TEMPO.CO, Jakarta - Global Youth Tobacco Survey (GYTS) menemukan fakta yang mengagetkan. Menurut Kementerian Kesehatan RI dan WHO pada 2014, ditemukan sebanyak 20 persen anak usia 13-15 tahun merupakan perokok aktif. Bahkan, diperkirakan ada lebih dari 190 ribu penduduk Indonesia yang meninggal karena penyakit yang terkait dengan tembakau pada 2012.

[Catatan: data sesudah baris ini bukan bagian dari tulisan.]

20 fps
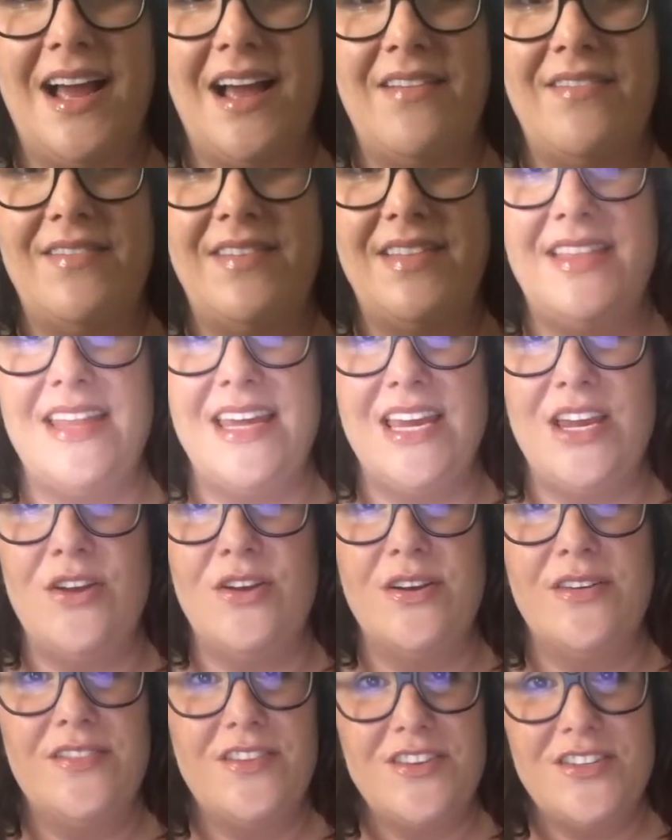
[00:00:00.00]
of the
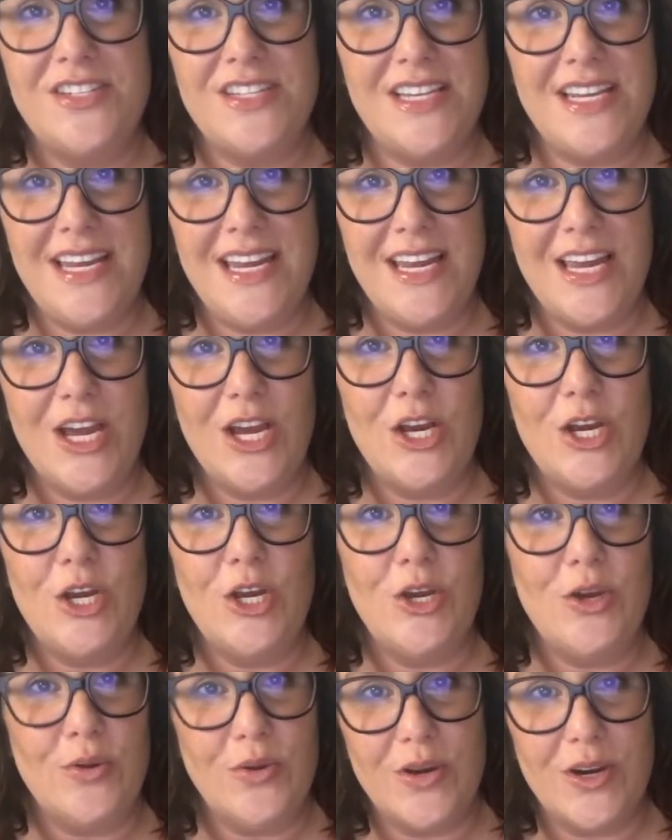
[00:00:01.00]
University
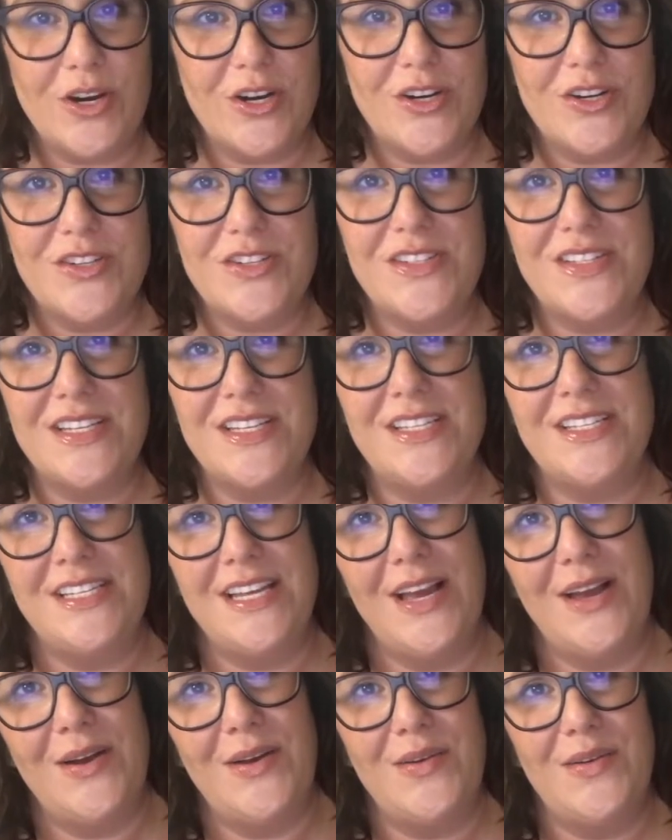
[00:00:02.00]
Cougars,
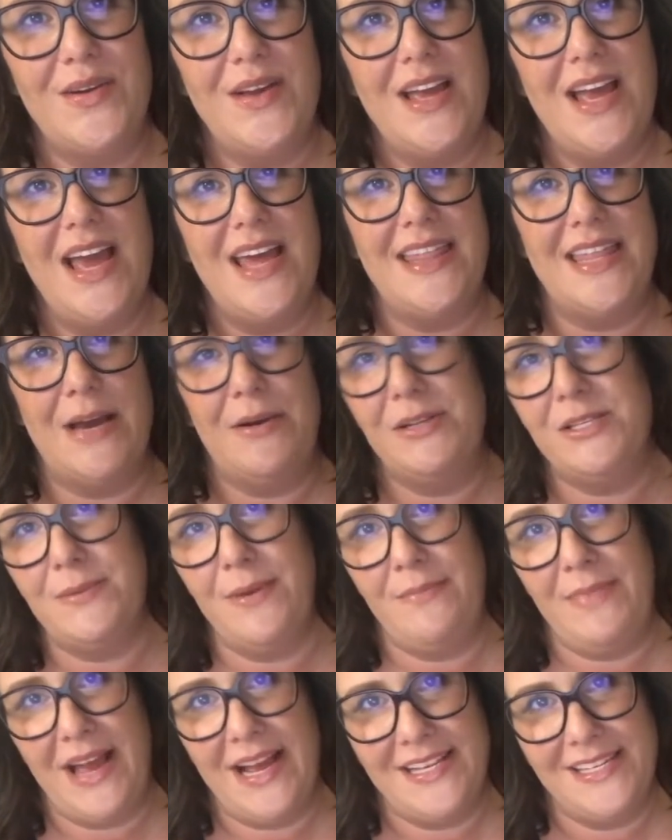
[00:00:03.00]
so that was
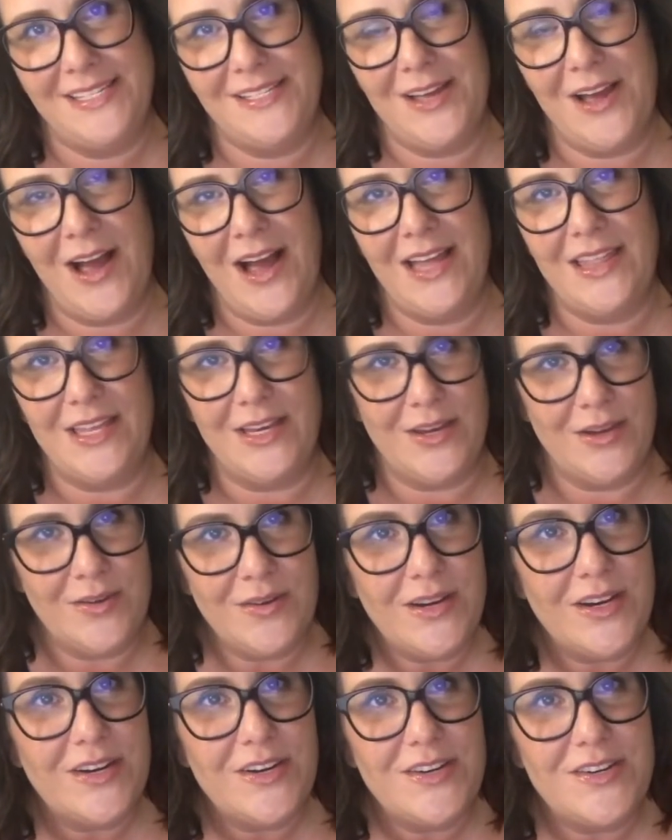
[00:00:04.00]
my mascot, the
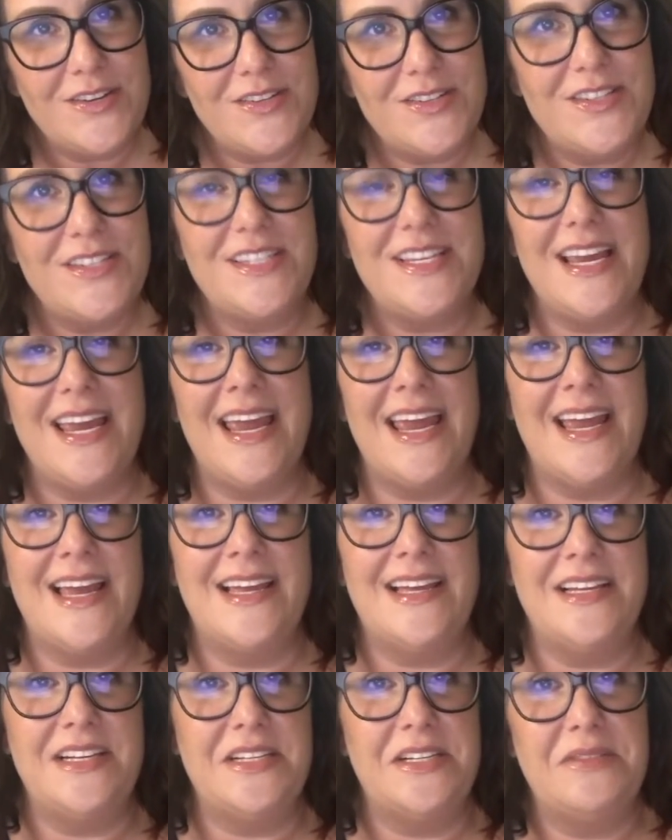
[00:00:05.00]
Cougars,
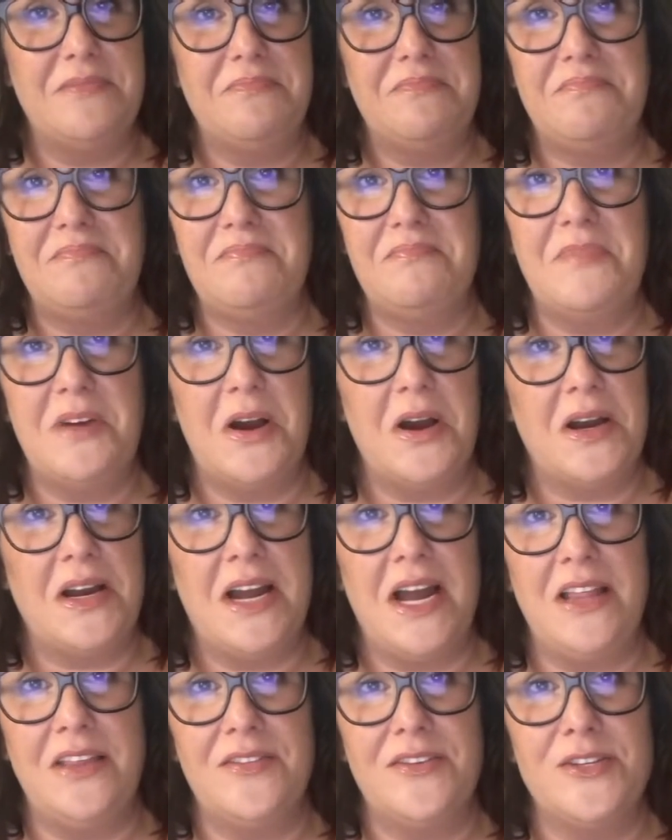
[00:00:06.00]
and our
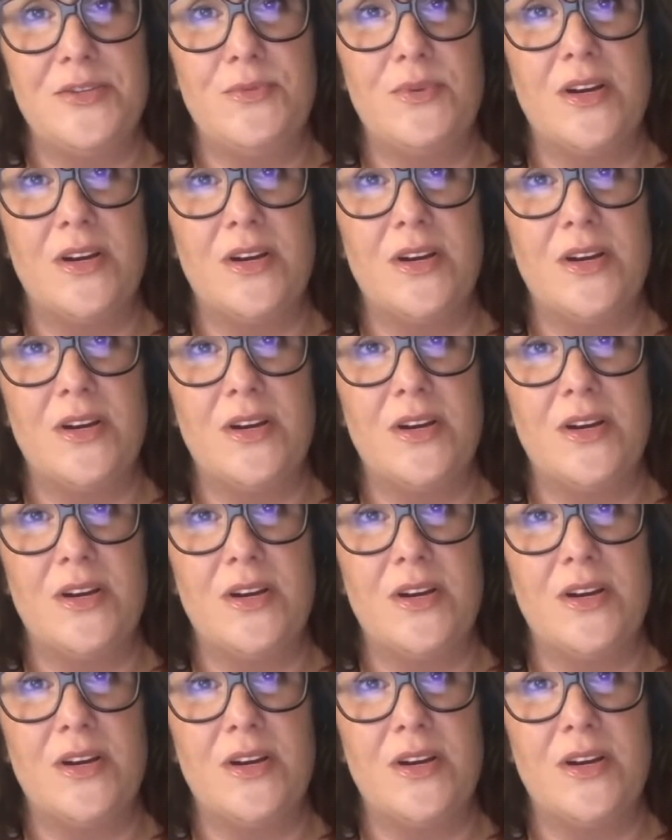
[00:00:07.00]
colors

Fakta itu membuat banyak kalangan prihatin. Menurut aktivis Smoke Free Agents, Hasna Pradityas, salah satu upaya yang ampuh melindungi anak-anak dari paparan rokok ialah adanya aturan yang melarang pemasangan iklan rokok di sekitar sekolah
"Agar anak terlindungi dari paparan dan produk rokok, menurut saya, ketiadaan iklan, promosi, dan sponsor rokok di sekitar sekolah sangat berpengaruh untuk anak-anak," ujar Tyas, di Jakarta, Kamis, 8 Oktober 2015.

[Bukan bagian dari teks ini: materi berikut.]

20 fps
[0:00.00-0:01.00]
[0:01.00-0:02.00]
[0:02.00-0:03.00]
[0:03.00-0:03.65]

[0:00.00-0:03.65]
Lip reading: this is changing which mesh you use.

Dia mengatakan iklan disertai penjualan rokok di sekitar sekolah selain memudahkan anak terpapar rokok, bisa menjadi celah bagi anak untuk mencoba produk tembakau itu.
"Jika lingkungan sekolah saja 'diserbu' iklan-iklan dan promosi rokok, maka anak akan lebih mudah terpapar rokok. Iklan juga akan ada penjualan rokok di sekitar sekolah, ini juga bahaya untuk anak jadi lebih mudah mencoba rokok," kata dia.

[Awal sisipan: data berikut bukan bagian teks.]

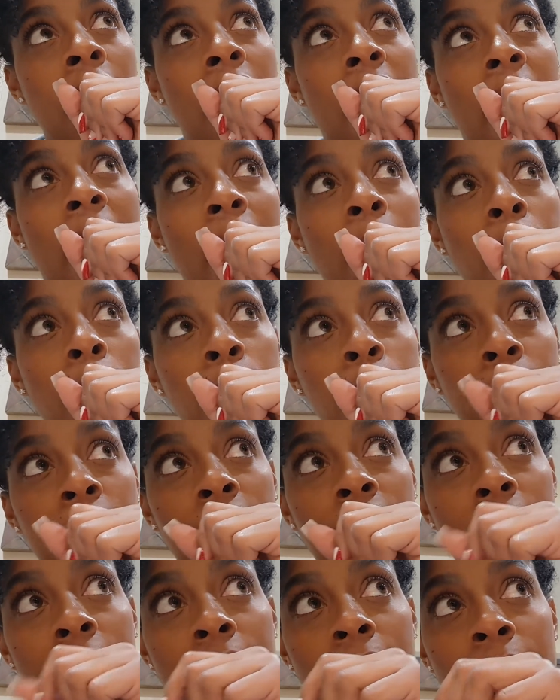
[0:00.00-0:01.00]
I will put
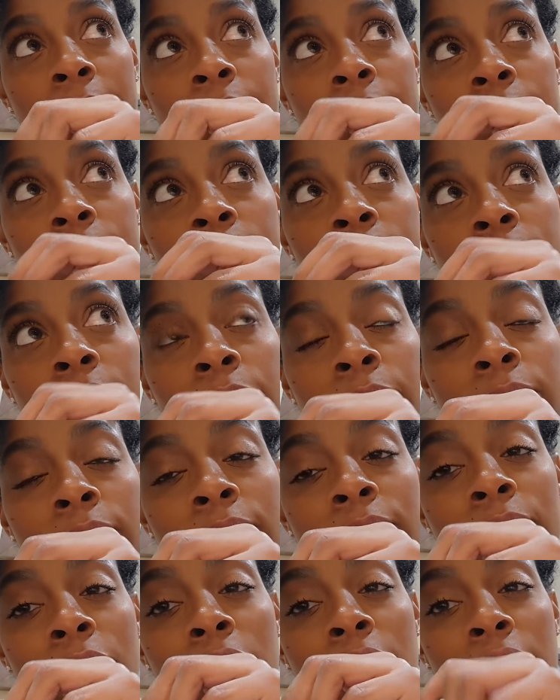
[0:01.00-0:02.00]
a um
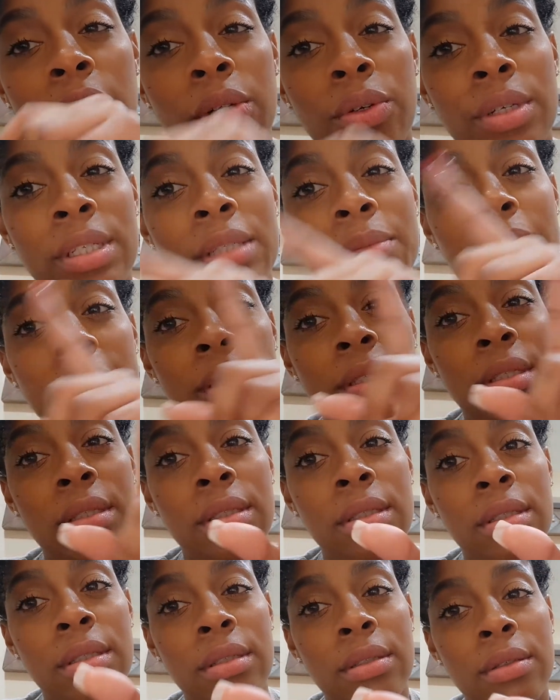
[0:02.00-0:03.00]
on the Christmas
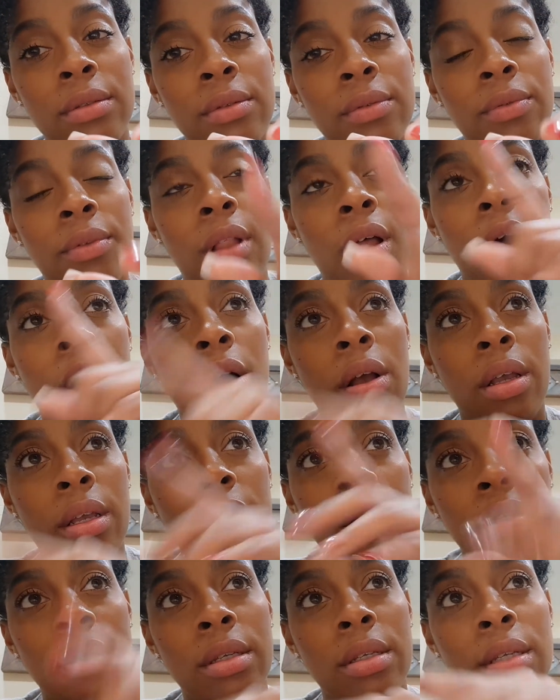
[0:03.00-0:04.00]
vlog,
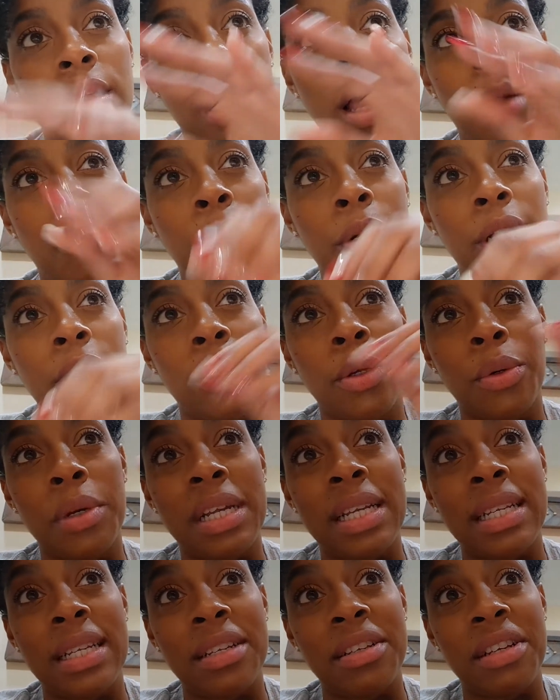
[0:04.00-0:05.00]
I'll put a little
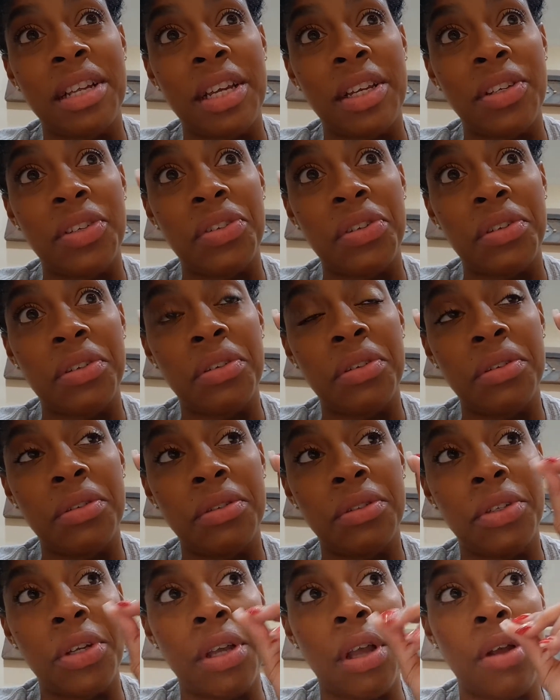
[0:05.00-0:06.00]
indentation
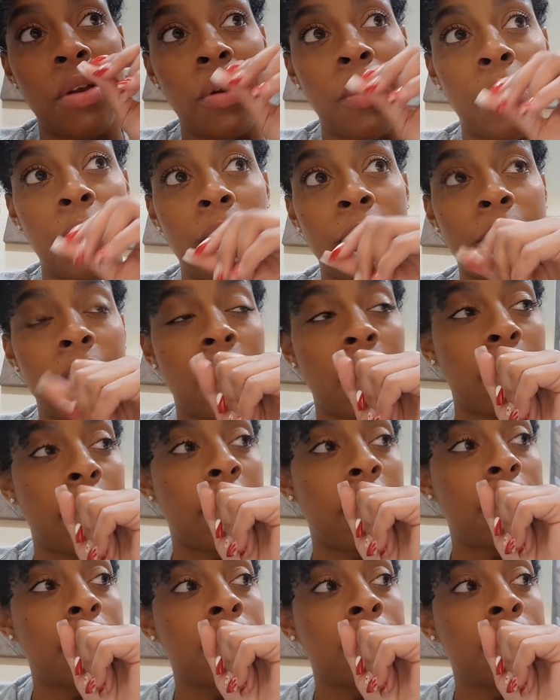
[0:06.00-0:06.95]
so y'all know what I'm talking about.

Selain itu, lanjut Tyas, peran guru dan orang tua juga diperlukan dalam hal edukasi bahaya merokok bagi kesehatan. Namun, kata dia, hal ini tak akan berefek bila iklan rokok masih saja muncul di sekitar anak.
"Guru dan orang tua juga berperan penting untuk memberikan edukasi bahaya rokok pada anak, namun kembali lagi, jika guru dan orang tua sudah memberikan edukasi, namun belum demikian lingkungannya di luar rumah dan sekolah," kata Tyas.
Masalah rokok masih menjadi masalah besar di Indonesia. Data dari Global Adult Tobacco Survey 2011 (GATS 2011) menunjukkan prevalensi perokok di Indonesia terutama untuk laki-laki dewasa menempati urutan pertama dalam hal jumlah di antara 16 negara berkembang di seluruh dunia (67 persen laki-laki dewasa di Indonesia adalah perokok).